### DIRECTIONS FOR THIS TASK
Please write out every record exactly, but keep any images out of it.

━━ INPUT MATERIAL ━━

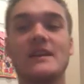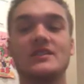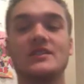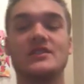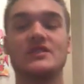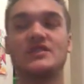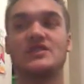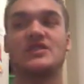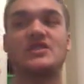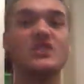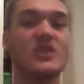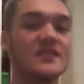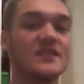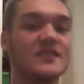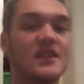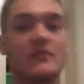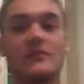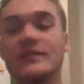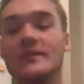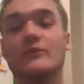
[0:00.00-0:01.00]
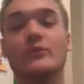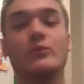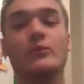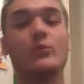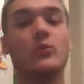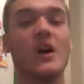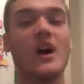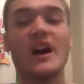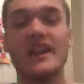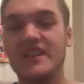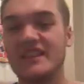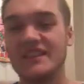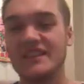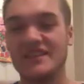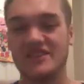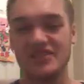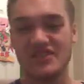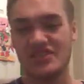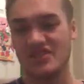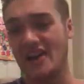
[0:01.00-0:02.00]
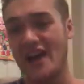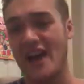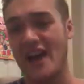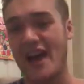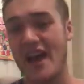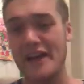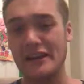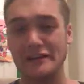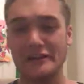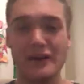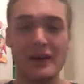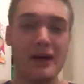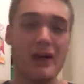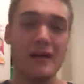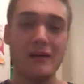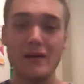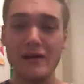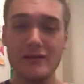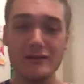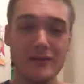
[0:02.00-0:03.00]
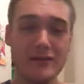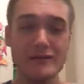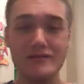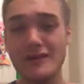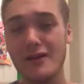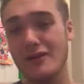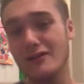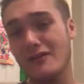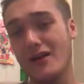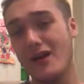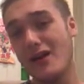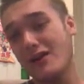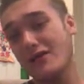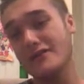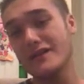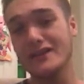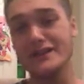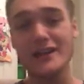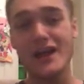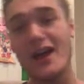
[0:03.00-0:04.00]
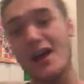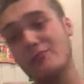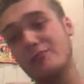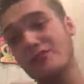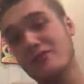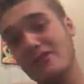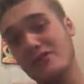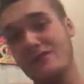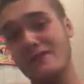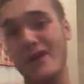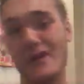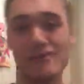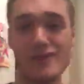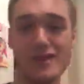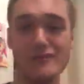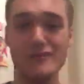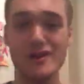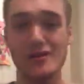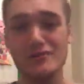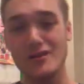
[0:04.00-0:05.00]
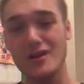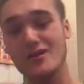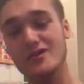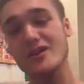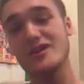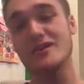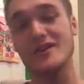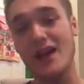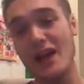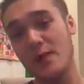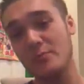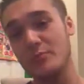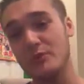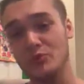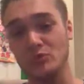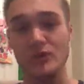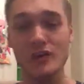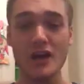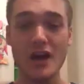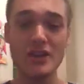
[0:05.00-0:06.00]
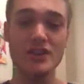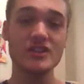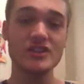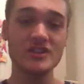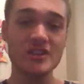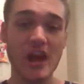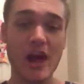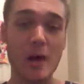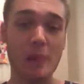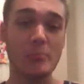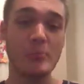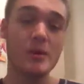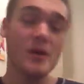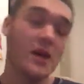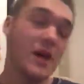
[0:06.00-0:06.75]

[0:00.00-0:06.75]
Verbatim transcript: Because she starts out really whiny and sad, and, oh, no, no, no, this happened, no, no, no, no, this happened, we gotta stop.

━━━

### OUTPUT BELOW
[0:00.00-0:01.00]
[0:01.00-0:02.00]
[0:02.00-0:03.00]
[0:03.00-0:04.00]
[0:04.00-0:05.00]
[0:05.00-0:06.00]
[0:06.00-0:06.75]

[0:00.00-0:06.75]
Verbatim transcript: Because she starts out really whiny and sad, and, oh, no, no, no, this happened, no, no, no, no, this happened, we gotta stop.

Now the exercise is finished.